Flaky crust meets sautéed vegetables and cheese for a golden, flavorful dish perfect any time of day.

Prep 25m
Cook 40m
Total 65m
Servings 6
Difficulty Medium

Ingredients

Crust

  • 1 unbaked 9-inch pie crust

Vegetables

  • 1 tablespoon olive oil
  • 1 small red onion, finely diced
  • 1 small red bell pepper, diced
  • 1 small zucchini, diced
  • 1 cup baby spinach, chopped
  • 1/2 cup cherry tomatoes, halved

Filling

  • 4 large eggs
  • 1 cup whole milk
  • 1/2 cup heavy cream
  • 1/2 teaspoon salt
  • 1/4 teaspoon ground black pepper
  • 1/4 teaspoon ground nutmeg

Cheese

  • 1 cup grated Gruyère or Swiss cheese

Instructions

1
Preheat Oven: Heat the oven to 375°F.
2
Prepare Pie Crust: Place the pie crust in a 9-inch tart pan, prick the base with a fork, line with parchment paper, and fill with pie weights or dried beans.
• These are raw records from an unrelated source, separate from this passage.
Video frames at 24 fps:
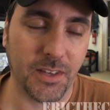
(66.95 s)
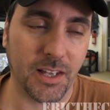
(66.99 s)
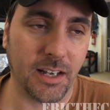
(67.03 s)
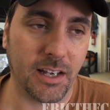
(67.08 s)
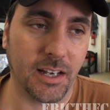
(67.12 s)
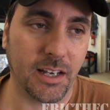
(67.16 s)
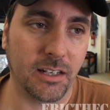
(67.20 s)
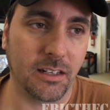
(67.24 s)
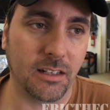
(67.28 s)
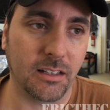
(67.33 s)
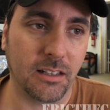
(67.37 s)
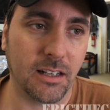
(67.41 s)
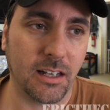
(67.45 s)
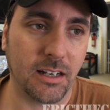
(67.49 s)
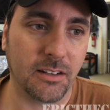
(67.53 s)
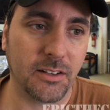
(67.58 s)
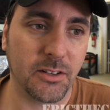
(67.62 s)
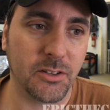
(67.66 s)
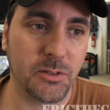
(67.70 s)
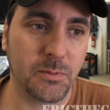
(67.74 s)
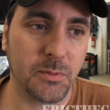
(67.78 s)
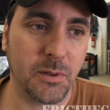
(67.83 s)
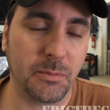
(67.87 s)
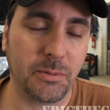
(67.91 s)
And a lot of
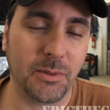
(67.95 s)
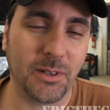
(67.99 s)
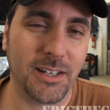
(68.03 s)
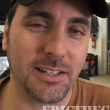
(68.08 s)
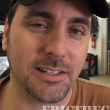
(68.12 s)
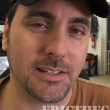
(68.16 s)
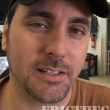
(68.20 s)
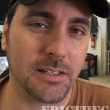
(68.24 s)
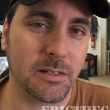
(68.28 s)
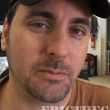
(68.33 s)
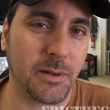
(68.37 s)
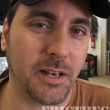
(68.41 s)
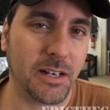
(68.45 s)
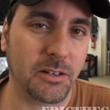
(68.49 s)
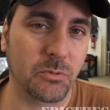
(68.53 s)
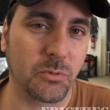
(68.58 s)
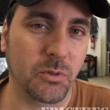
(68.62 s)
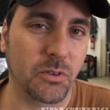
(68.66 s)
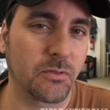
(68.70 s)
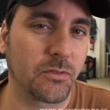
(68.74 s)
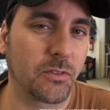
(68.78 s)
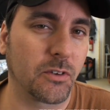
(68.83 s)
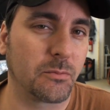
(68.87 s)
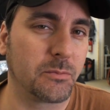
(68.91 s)
those people I suspect
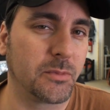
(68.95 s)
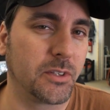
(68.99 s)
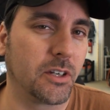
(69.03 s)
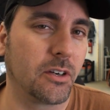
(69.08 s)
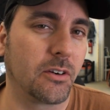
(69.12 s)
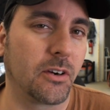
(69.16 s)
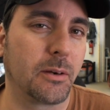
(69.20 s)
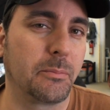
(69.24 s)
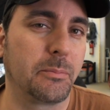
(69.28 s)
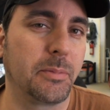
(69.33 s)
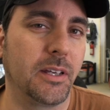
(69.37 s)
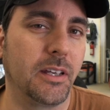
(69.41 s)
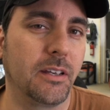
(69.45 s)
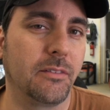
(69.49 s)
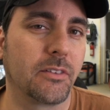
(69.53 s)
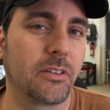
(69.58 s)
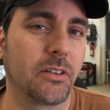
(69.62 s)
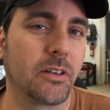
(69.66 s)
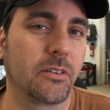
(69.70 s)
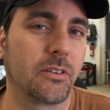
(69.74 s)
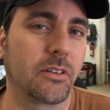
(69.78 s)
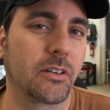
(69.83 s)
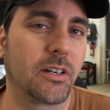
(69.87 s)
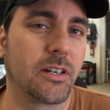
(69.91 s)
were from Europe, even
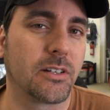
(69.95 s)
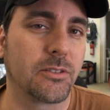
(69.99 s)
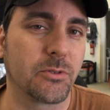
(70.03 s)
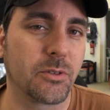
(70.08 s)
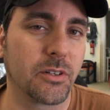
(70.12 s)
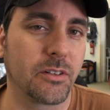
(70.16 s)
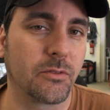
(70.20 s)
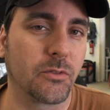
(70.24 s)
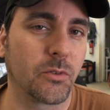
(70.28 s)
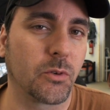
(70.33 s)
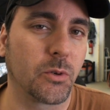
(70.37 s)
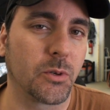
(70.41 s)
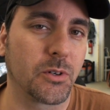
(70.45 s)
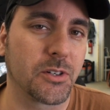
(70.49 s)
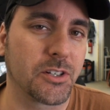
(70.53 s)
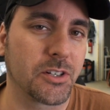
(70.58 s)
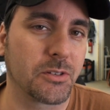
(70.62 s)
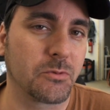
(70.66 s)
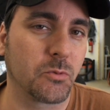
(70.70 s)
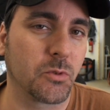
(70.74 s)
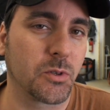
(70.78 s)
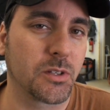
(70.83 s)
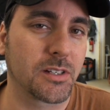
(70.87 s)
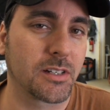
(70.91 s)
though the country of
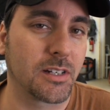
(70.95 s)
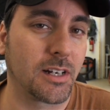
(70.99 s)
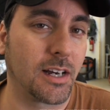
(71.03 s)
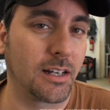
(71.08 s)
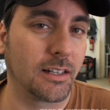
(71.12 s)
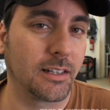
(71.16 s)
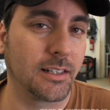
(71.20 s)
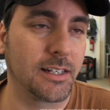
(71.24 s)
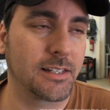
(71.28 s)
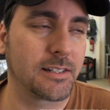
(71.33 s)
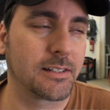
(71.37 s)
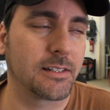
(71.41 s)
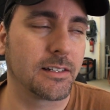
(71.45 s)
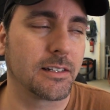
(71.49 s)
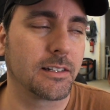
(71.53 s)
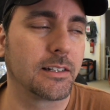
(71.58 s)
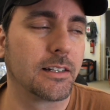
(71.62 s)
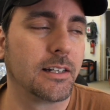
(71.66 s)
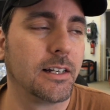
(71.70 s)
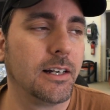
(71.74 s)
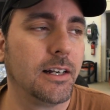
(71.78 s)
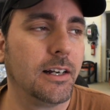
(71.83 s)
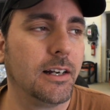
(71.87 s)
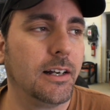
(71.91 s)
origin was not listed.
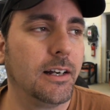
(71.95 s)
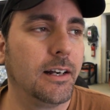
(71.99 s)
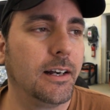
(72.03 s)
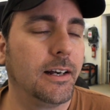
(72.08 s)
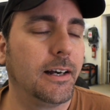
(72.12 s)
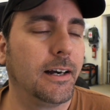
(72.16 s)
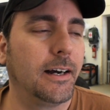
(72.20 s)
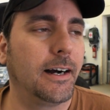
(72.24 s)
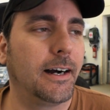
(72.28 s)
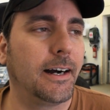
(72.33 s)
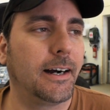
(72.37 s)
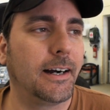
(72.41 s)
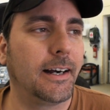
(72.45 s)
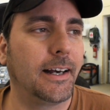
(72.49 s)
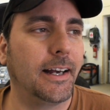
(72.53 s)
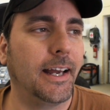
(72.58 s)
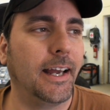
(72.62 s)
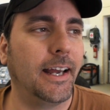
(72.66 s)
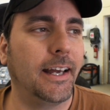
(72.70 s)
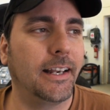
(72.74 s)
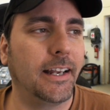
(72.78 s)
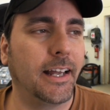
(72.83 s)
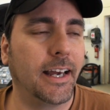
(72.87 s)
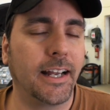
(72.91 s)
Uh,
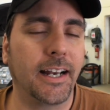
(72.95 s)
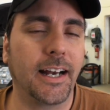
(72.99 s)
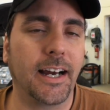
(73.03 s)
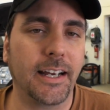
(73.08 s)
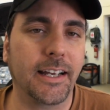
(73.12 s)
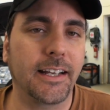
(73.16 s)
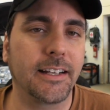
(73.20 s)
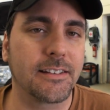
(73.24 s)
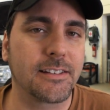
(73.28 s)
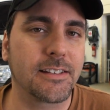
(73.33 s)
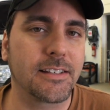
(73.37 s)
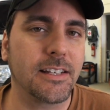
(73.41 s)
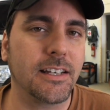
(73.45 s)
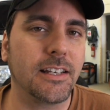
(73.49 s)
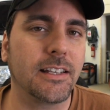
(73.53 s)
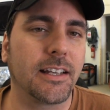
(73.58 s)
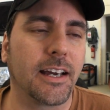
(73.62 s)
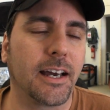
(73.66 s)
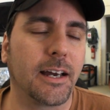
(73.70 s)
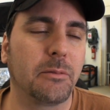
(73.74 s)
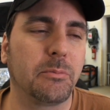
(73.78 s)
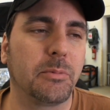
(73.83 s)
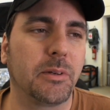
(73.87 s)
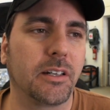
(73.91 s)
and, and I can see
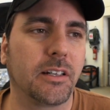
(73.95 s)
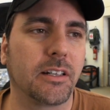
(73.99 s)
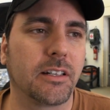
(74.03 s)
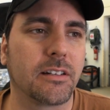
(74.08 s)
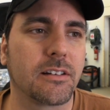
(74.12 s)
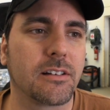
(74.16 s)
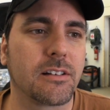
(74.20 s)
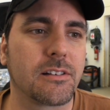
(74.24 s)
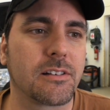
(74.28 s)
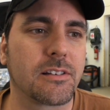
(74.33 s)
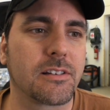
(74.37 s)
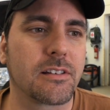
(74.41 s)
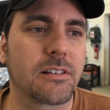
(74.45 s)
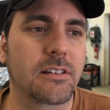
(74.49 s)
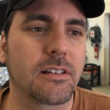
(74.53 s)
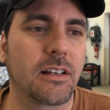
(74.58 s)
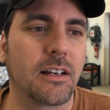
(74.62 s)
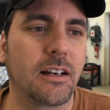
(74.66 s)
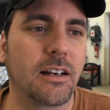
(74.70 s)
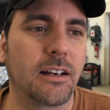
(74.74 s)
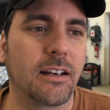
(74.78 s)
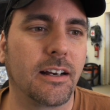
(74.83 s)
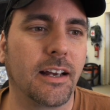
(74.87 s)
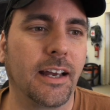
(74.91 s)
that because,
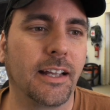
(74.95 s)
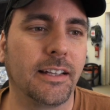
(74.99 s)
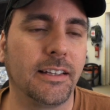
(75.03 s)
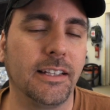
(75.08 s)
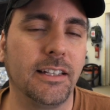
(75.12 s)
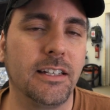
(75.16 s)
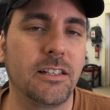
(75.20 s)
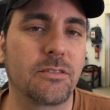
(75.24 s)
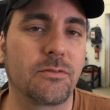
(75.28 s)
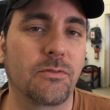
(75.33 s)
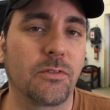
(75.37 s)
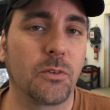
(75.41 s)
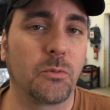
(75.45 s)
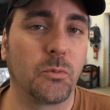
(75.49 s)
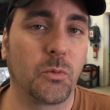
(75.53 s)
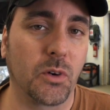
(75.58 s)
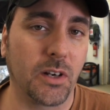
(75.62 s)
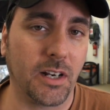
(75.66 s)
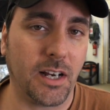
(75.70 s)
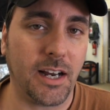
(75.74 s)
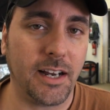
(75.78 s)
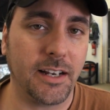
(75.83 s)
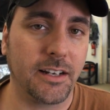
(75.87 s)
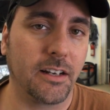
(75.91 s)
uh, at least from
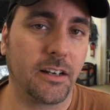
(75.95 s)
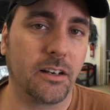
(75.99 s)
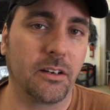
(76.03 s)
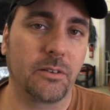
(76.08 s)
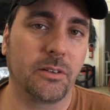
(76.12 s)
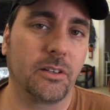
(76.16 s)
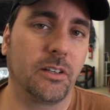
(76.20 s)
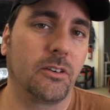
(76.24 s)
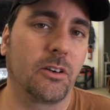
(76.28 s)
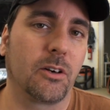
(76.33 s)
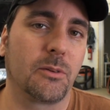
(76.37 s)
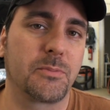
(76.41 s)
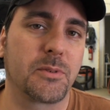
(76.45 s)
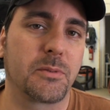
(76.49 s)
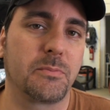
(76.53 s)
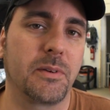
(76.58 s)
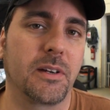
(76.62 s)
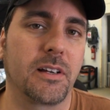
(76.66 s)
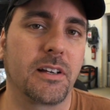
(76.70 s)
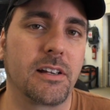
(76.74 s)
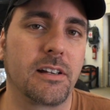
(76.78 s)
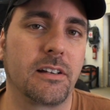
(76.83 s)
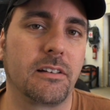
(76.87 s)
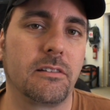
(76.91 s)
what I know, Europe's
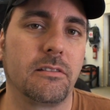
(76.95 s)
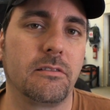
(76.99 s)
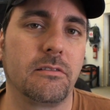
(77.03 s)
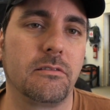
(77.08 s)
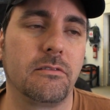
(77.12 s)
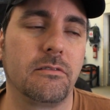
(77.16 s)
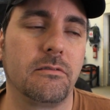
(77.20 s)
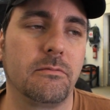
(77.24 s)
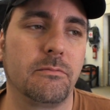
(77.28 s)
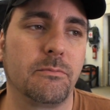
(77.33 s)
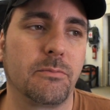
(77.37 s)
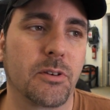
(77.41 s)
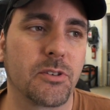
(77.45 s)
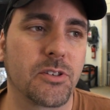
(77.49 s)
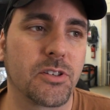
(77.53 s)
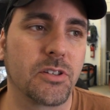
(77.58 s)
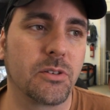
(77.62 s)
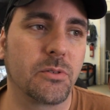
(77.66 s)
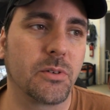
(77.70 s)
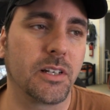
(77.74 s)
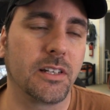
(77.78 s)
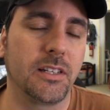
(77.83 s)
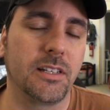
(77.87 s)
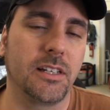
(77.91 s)
been
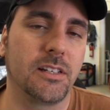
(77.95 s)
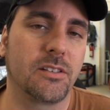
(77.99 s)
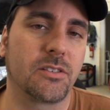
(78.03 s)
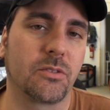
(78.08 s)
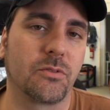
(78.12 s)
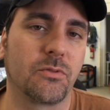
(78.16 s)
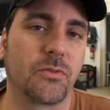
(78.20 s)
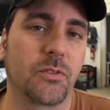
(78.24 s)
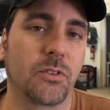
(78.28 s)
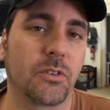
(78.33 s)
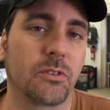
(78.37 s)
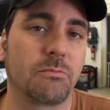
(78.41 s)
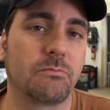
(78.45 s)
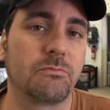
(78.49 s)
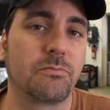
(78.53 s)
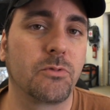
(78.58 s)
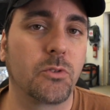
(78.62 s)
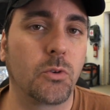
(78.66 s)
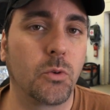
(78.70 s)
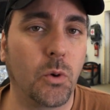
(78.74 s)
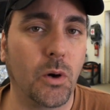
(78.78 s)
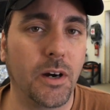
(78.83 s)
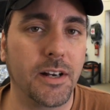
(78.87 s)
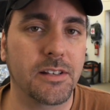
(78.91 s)
pursuing diesel for
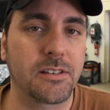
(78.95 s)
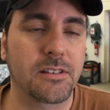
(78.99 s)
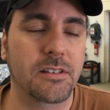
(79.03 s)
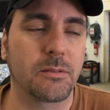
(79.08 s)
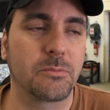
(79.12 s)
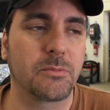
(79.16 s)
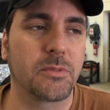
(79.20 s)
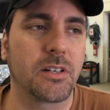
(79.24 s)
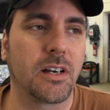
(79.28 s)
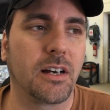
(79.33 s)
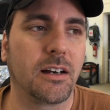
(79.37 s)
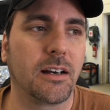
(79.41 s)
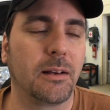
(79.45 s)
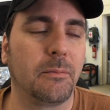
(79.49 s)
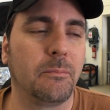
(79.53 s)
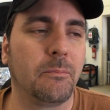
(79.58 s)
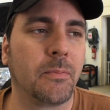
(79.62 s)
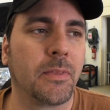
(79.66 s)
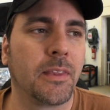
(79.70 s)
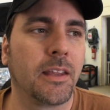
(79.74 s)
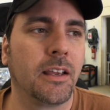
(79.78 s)
quite some time.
Blind bake for 10 minutes, then remove weights and bake for an additional 5 minutes. Set aside.
3
Cook Vegetables: Warm olive oil in a skillet over medium heat. Sauté diced onion and bell pepper for 3 minutes until softened. Add zucchini and cook for 4 more minutes. Stir in spinach and cook until wilted, about 1 minute. Remove from heat and allow to cool slightly.
4
Mix Filling: In a large bowl, whisk together eggs, whole milk, heavy cream, salt, pepper, and ground nutmeg until fully combined.
5
Assemble: Evenly spread the sautéed vegetables over the pre-baked crust. Scatter halved cherry tomatoes and grated cheese on top.
6
Add Egg Mixture: Pour the egg mixture evenly over the vegetables and cheese in the crust.
7
Bake: Bake in the preheated oven for 30 to 35 minutes, or until the filling is set and the surface is golden brown.
8
Cool and Serve: Allow the quiche to cool for 10 minutes before slicing and serving.
Additional Information

Equipment Needed

  • 9-inch tart or pie pan
  • Mixing bowls
  • Whisk
  • Skillet
  • Knife and cutting board
  • Pie weights or dried beans
  • Parchment paper

Nutrition (Per Serving)

Calories 320
Protein 11g
Carbs 19g
Fat 22g

Allergy Information

  • Contains eggs, milk (dairy), and wheat (if using traditional pie crust).
  • Use a gluten-free crust for gluten intolerance.
  • For lactose intolerance, substitute lactose-free milk and cheese alternatives.
Natalie Brooks

Natalie shares approachable recipes and real cooking wisdom for anyone who loves homemade food.